— Task directions —
Output each entry that follows exactly. Images stay out.

— Data excerpts —
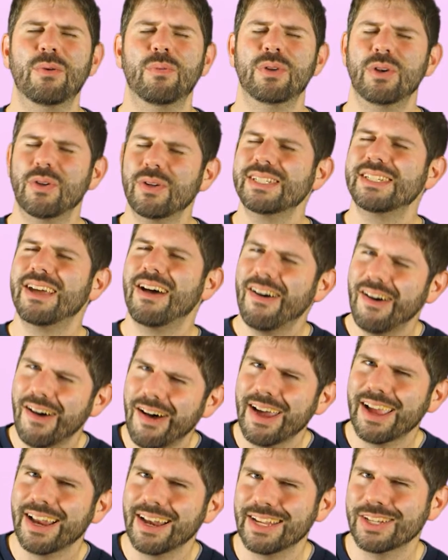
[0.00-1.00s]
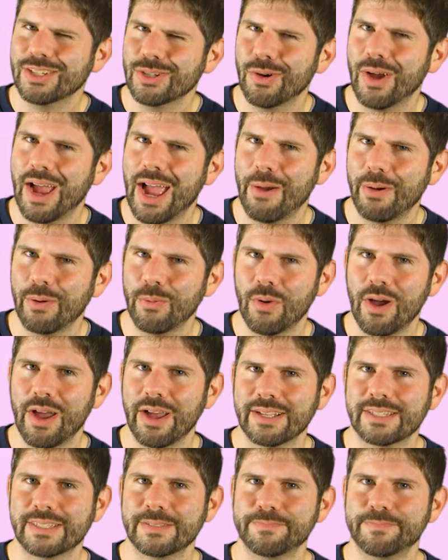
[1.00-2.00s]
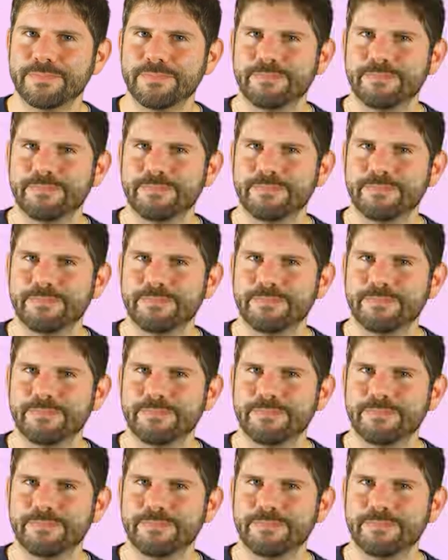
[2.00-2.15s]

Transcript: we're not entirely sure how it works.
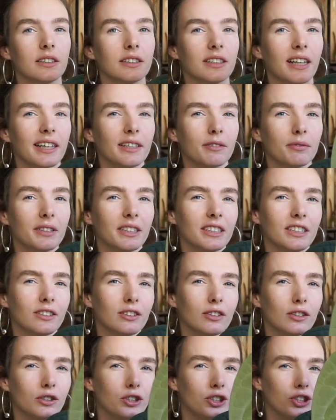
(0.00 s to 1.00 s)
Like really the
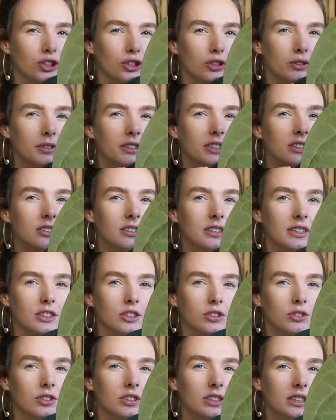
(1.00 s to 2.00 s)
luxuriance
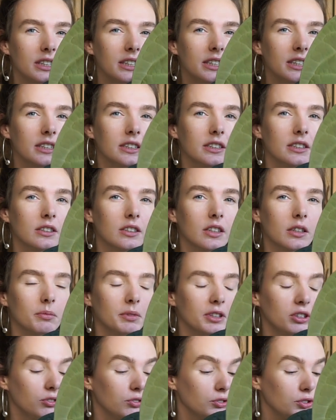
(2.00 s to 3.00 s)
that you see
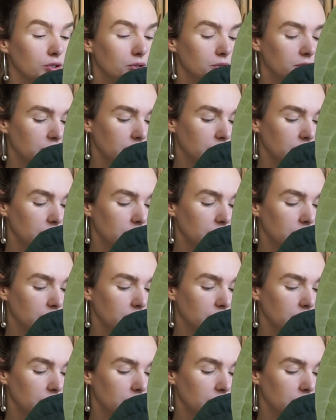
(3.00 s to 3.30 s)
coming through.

— Worked solution —
[0.00-1.00s]
[1.00-2.00s]
[2.00-2.15s]

Transcript: we're not entirely sure how it works.
(0.00 s to 1.00 s)
Like really the
(1.00 s to 2.00 s)
luxuriance
(2.00 s to 3.00 s)
that you see
(3.00 s to 3.30 s)
coming through.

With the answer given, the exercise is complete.